[Namur] « Facing Time », l’inoubliable invitation posthume de Félicien Rops à Jan Fabre
Du 14 mars au 30 août, le plasticien Jan Fabre répond à l’invitation posthume du grand peintre et dessinateur symboliste Félicien Rops (1833-1898) et investit la ville natale de ce dernier : Namur. A travers deux expositions croisées, une série de sculptures disséminées en ville et une programmation partenaire de Mons 2015, le face à face des deux artistes finit de nous convaincre que l’art l’emporte bien sur le temps. Toute la Culture était à l’ouverture de l’exposition à Namur et vous en rapporte de bien belles images…
[rating=5]
Cette rencontre artistique au sommet est née d’une invitation posthume. Et autour d’un mot d’esprit : Jan Fabre aurait dit que s’il devait voler une oeuvre ce serait le dessin de Félicien Rops « Ponocrates », qui est exposé au musée consacré à l’artiste, à Namur. Dès lors, avec la complicité de la conservatrice invitée, Joanna de Voos, Fabre a pu répondre à Rops s’installer dans sa ville.
Il faut dire qu’à 150 ans d’intervalle, leurs œuvres résonnent : l’un wallon, l’autre flamand, tous deux « loups solitaires », se mettant au defi pour toujours créer du nouveau. Selon madame de Voss les deux artistes partagent trois grandes caractéristiques : « Une imagination débridée, un art subversif et une fascination pour l’autre ». Tous deux jouent également à la fois l carte de la chair et de la mort pour choquer, bouleverser, avancer. Mais sans jamais oublier l’humour, qu’on retrouve dans l’installation que Jan Fabre a créée au cœur du Musée Rops, à travers un double de lui-même saignant du nez devant le fameux Pornocrates. En réponse à l’invitation de Rops, Fabre a donc laissé son sang, mais aussi ses larmes et son sperme sur certains dessins. Un bouillonnement d’humeurs et d’émotion sans compromis.
A l’intérieur, on retrouve le face à face des deux artistes dans deux expositions étonnantes. Au Musée Rops, donc où salle après salle, le vis-à-vis dévoile des thèmes communs (le déguisement des bourgeois de la Belle Epoque et des la robe d’immortalité formée par les scarabées de Fabre), l’animalité (magnifique salle des paons) et le sexe (à la fois effroyable et sensuel, avec des dessins de Fabre de la fin des années 1970). L’on découvre ou redécouvre aussi des aspects moins connus des deux artistes : Et puis, à la Maison de la culture, deux grandes salles sombres et majestueuses permettent à Fabre de caresser ses animaux intérieur face à des dessins de Rops.

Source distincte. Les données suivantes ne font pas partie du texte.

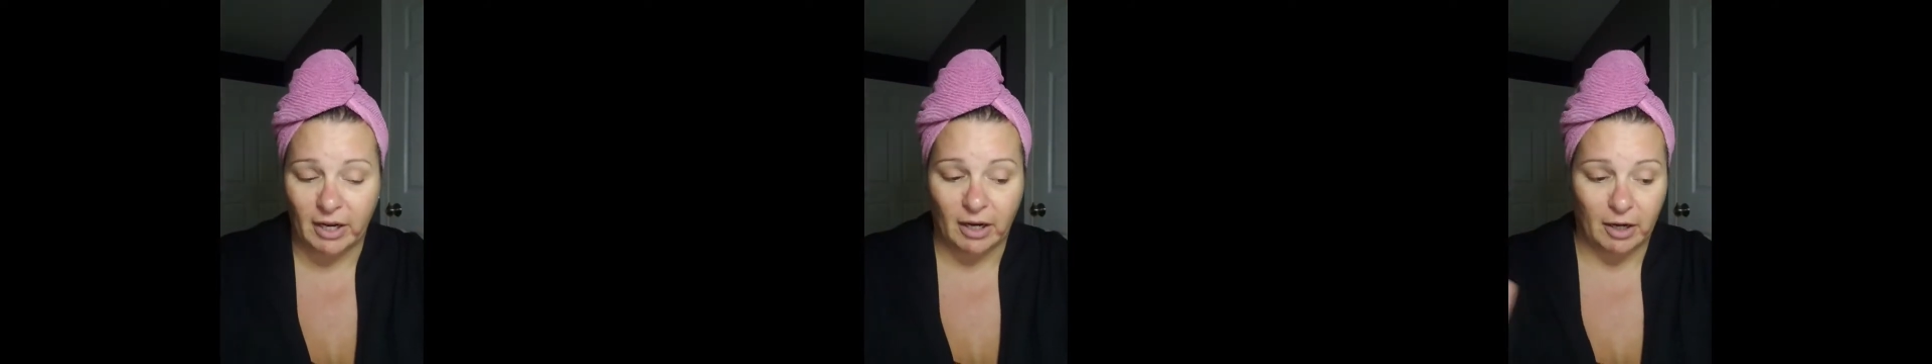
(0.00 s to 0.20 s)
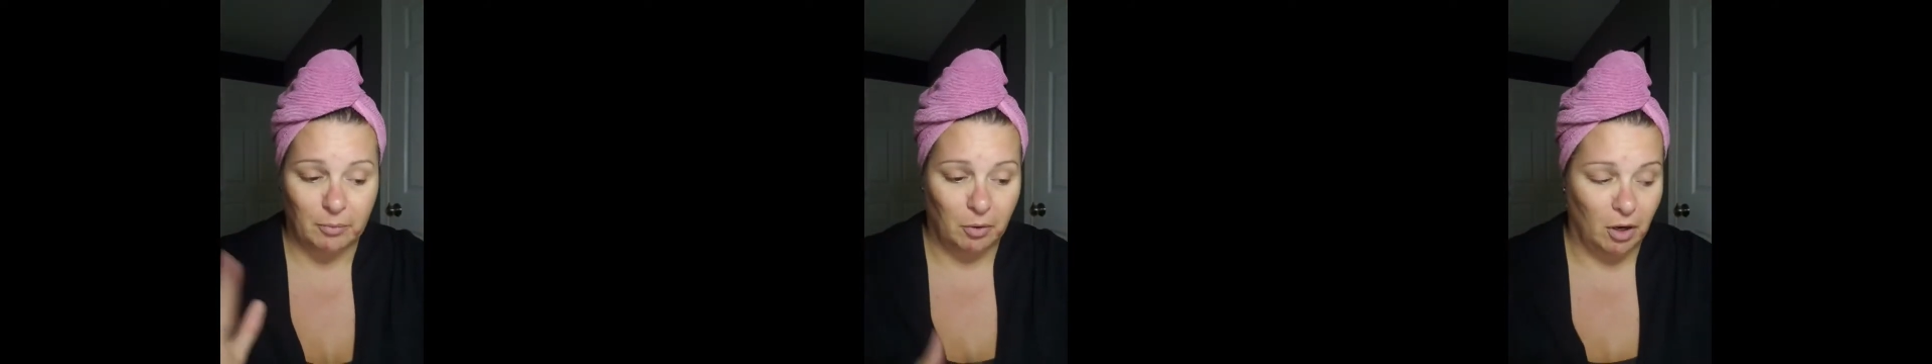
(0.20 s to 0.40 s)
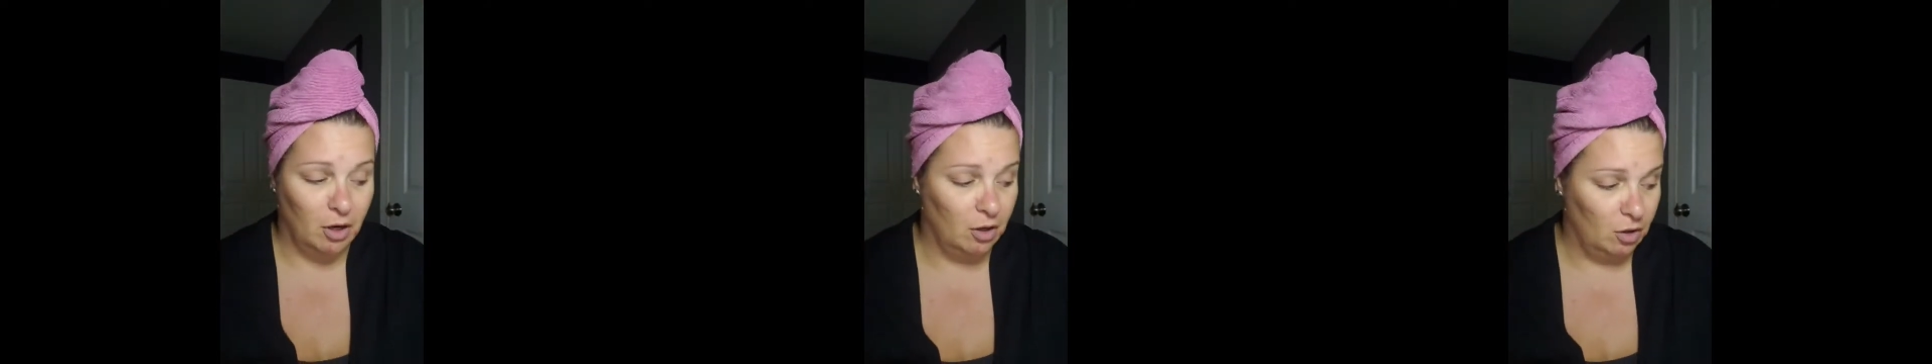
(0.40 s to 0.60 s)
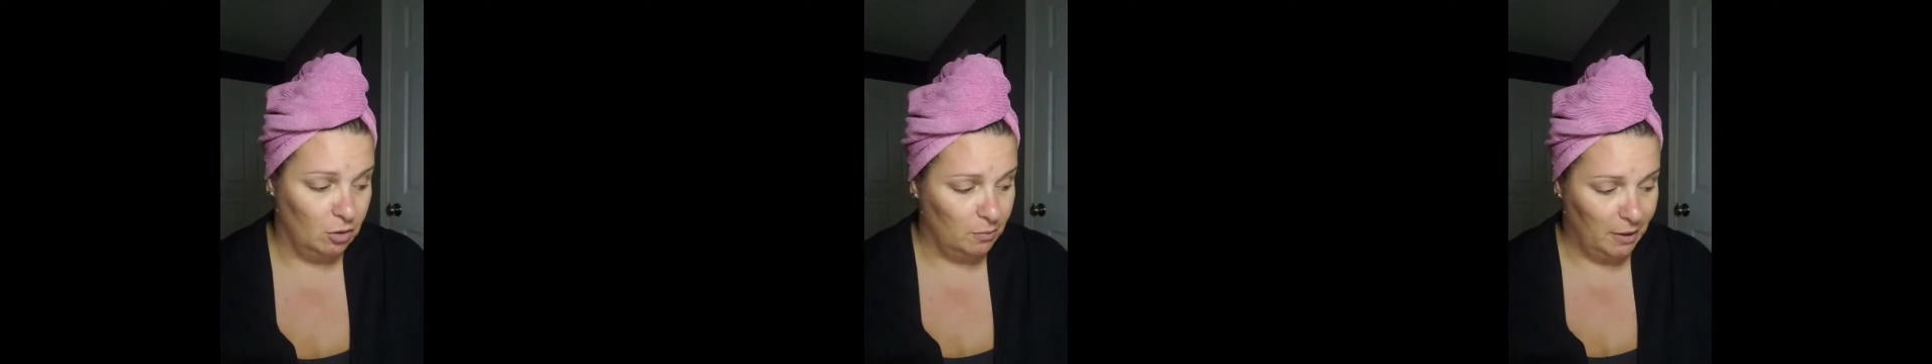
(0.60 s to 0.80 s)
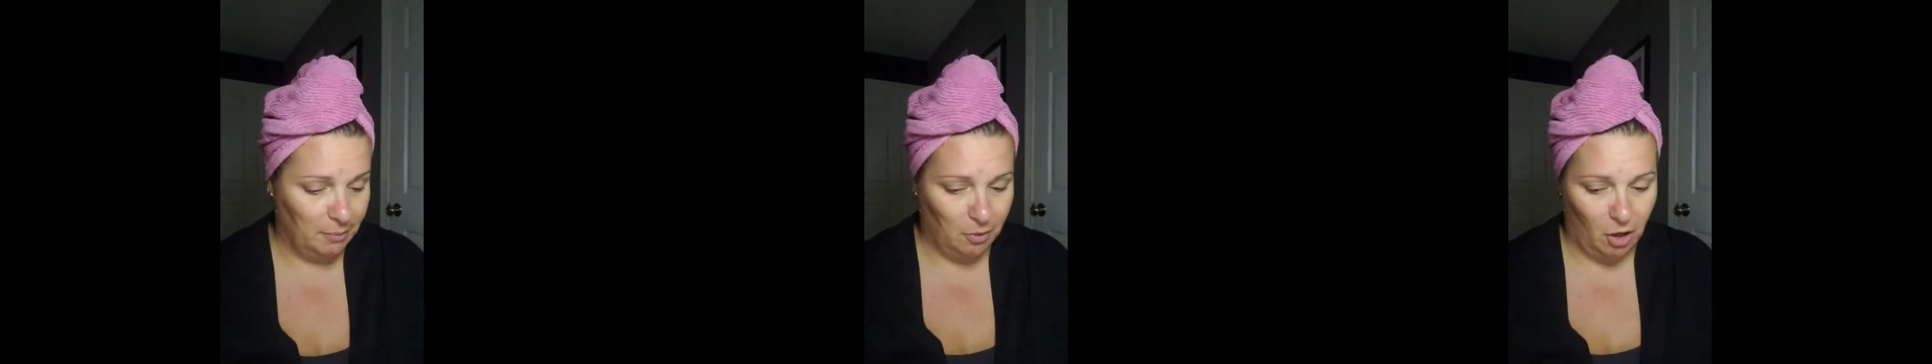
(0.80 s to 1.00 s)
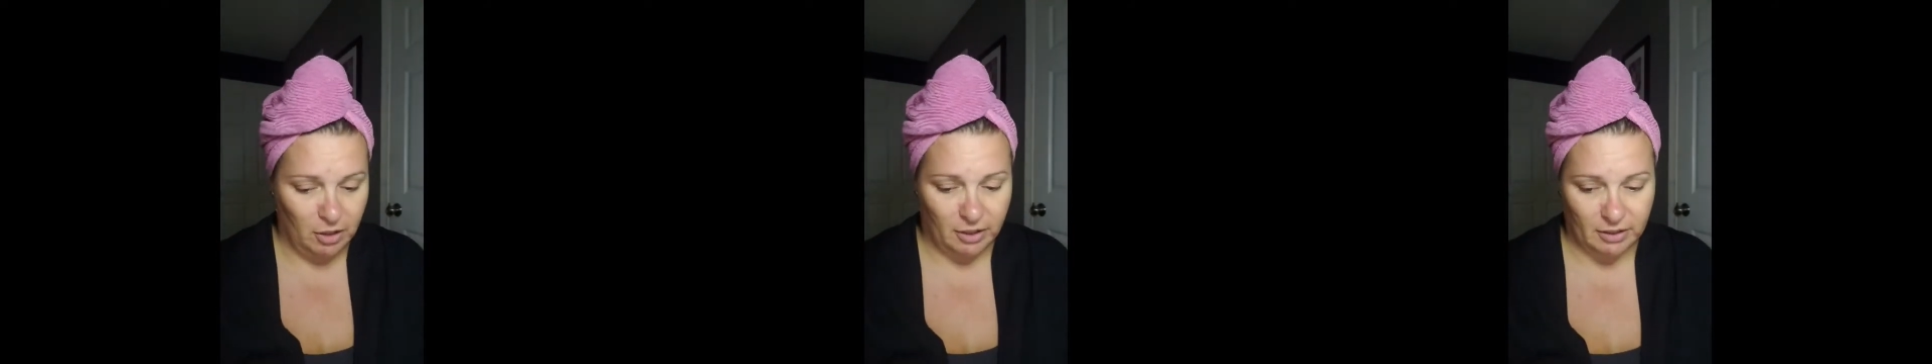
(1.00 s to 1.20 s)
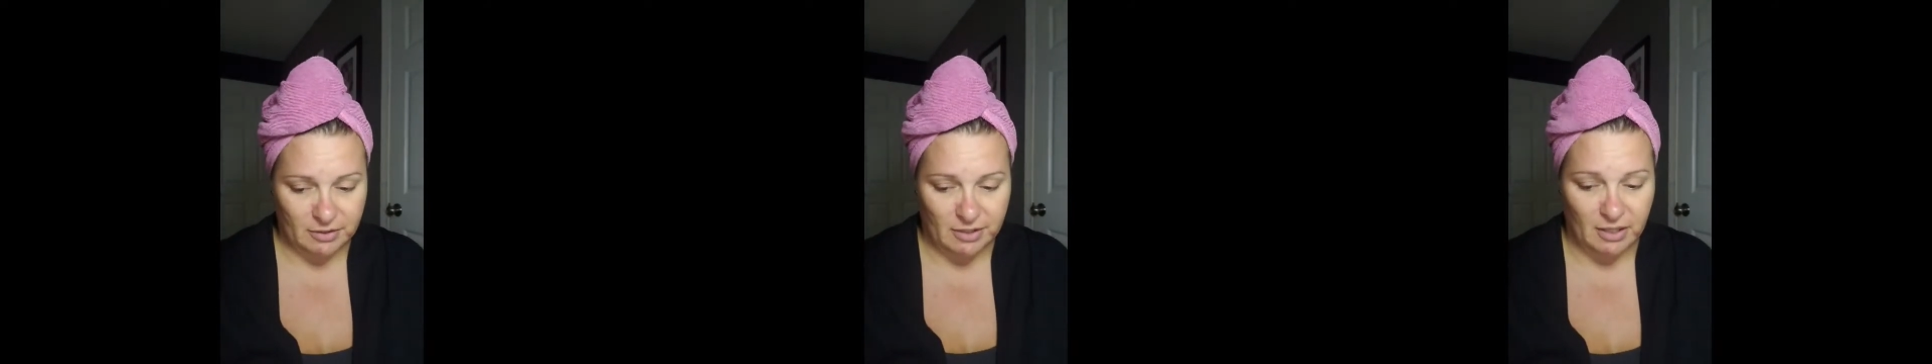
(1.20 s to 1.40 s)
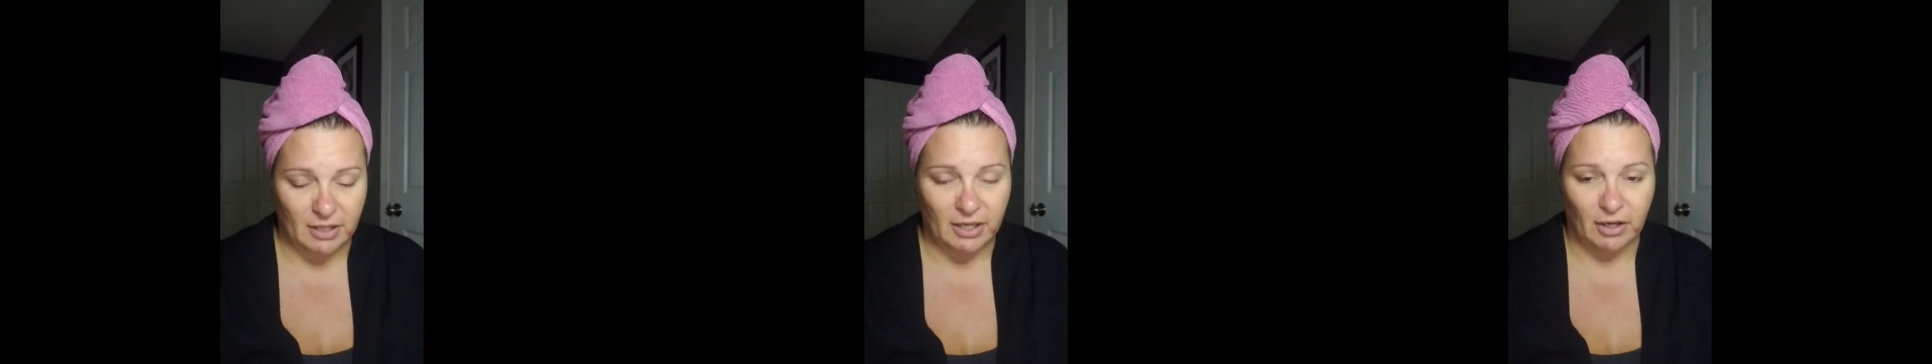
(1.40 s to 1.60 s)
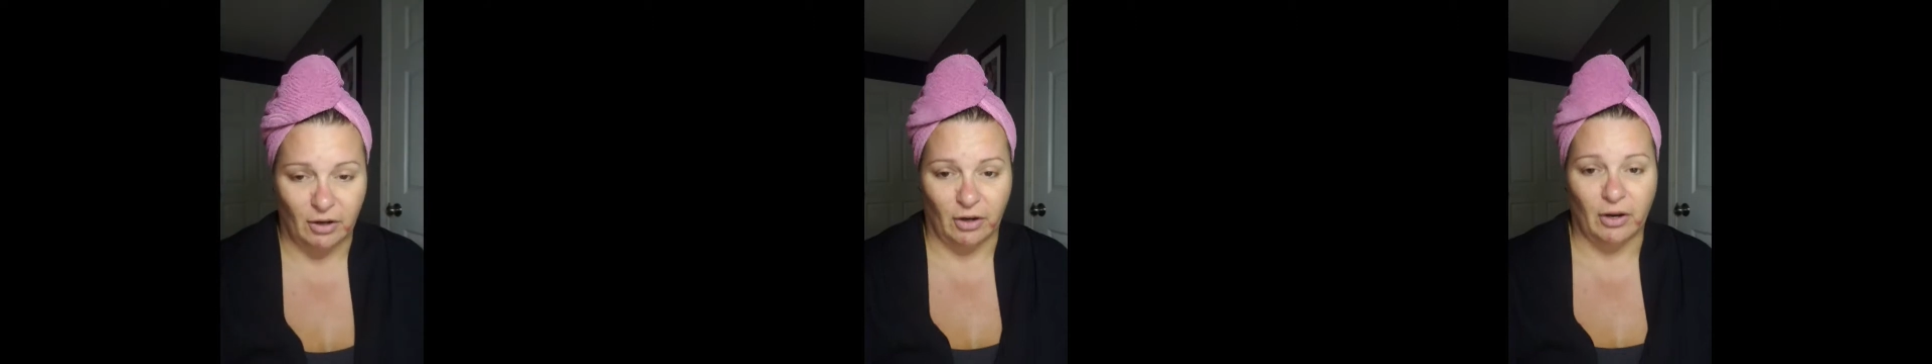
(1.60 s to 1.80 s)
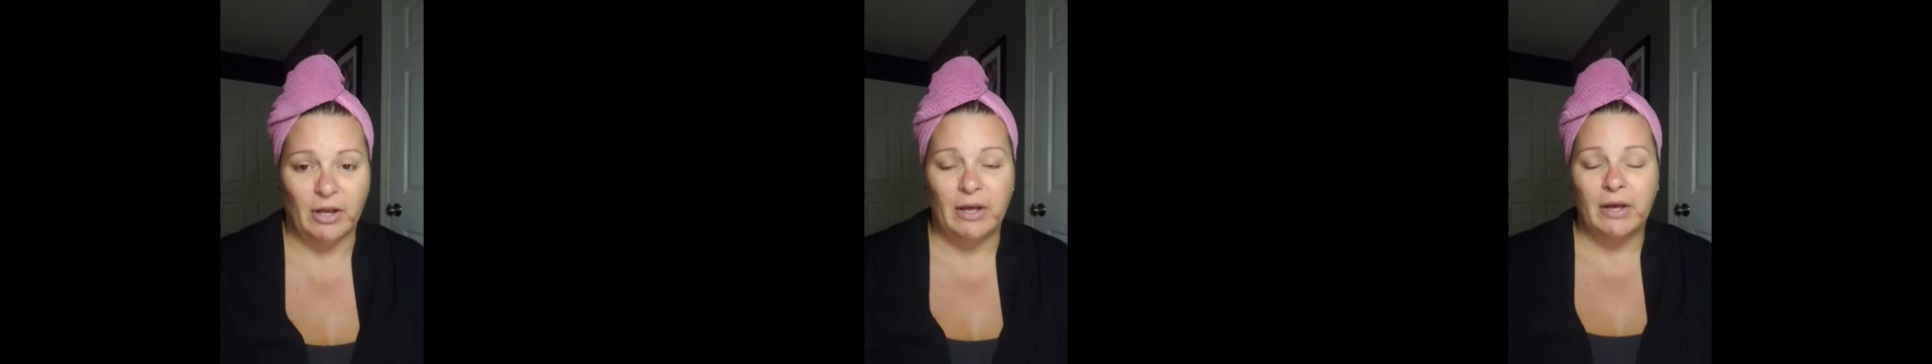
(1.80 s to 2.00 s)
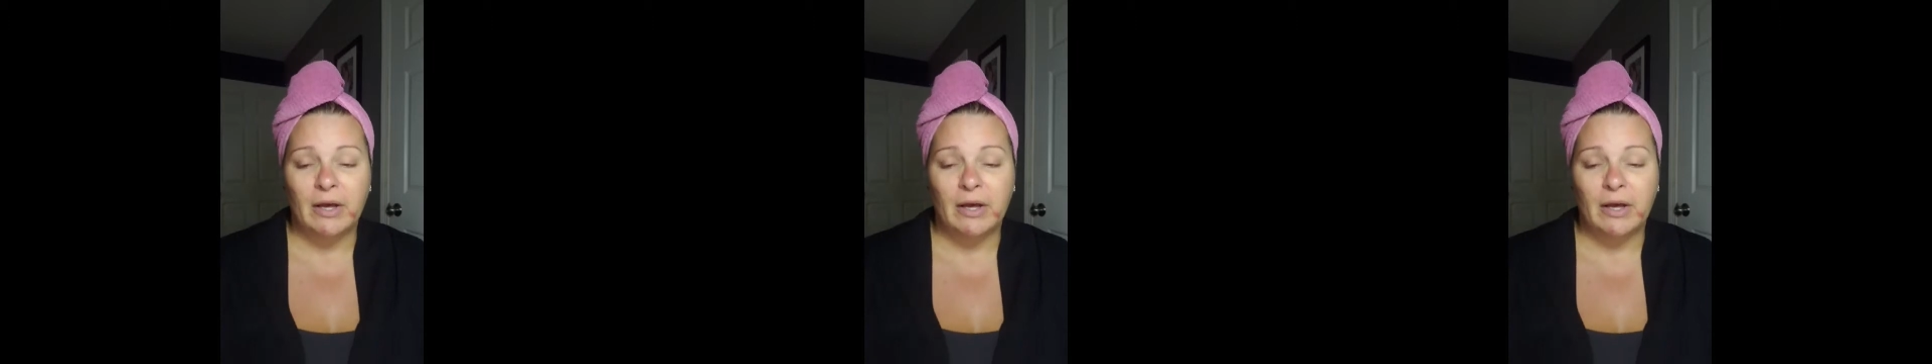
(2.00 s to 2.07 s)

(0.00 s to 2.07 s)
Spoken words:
I brought all my products in here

Dans la série de bronzes Chalocosoma (2006-2012), Fabre présente scarabées, agneaux de dieu, béliers, vanités et autres totems sacrificiels face aux dessins grimaçants de Rops. A côté les chapitres I à XVIII d’animaux bien alignés sont réévaluées à l’aune d’un seul dessin de l’aïeul et de citations qui créent une rencontre de mots. Dernier intérieur, la célèbre Eglise Saint-Loup où Charles Baudelaire, accompagné de Félicien Rops, a titubé, Fabre a placé trois scarabées sacrés de la série Chalocosoma. Le résultat est mystique, majestueux, et ouvre le face à face à l’auteur des Fleurs du mal comme troisième interlocuteur. Un trio d’artistes qui permettent de penser le beau, le vrai et notre monde selon une conversation atemporelle et secrète que le philosophe Bernard-Henri Levy a éclairé aussi bien dans le catalogue de l’exposition que dans la conférence d’ouverture de l’exposition (Voir notre interview)
A l’extérieur, Fabre a aussi répondu présent en écho à Rops et à son fief. La belle ville de Namur se trouve envahie de sculpture en bronze de Jan Fabre. A travers des figures anthropomorphiques comme « L’homme qui rencontre les nuages », l’homme sur une grande tortue en haut de la Citadelle (« Utopia »), « L’homme qui dirige les étoiles » (Théâtre) ou le prométhéen « Homme qui donne le feu » (Jardin du Mayeur), Fabre interroge la condition humaine partout en ville.
Le résultat est absolument éblouissant. C’est probablement une des plus imposantes expositions de Jan Fabre qu’il nous ait été donné de voir depuis 2004 au MAMAC de Nice (http://www.surlering.com/article/article.php/article/jan-fabre-variations-macabres-sur-nice-392) (La carte blanche au Louvre semble presque une note de bas de page à l’aune de cette rencontre à Namur). Et comme le faisait remarquer BHL lors de la conférence d’ouverture, cette expérience d’exposition à travers une ville entière est une première qui incarne une idée forte : le temps n’a pas de prise sur l’art.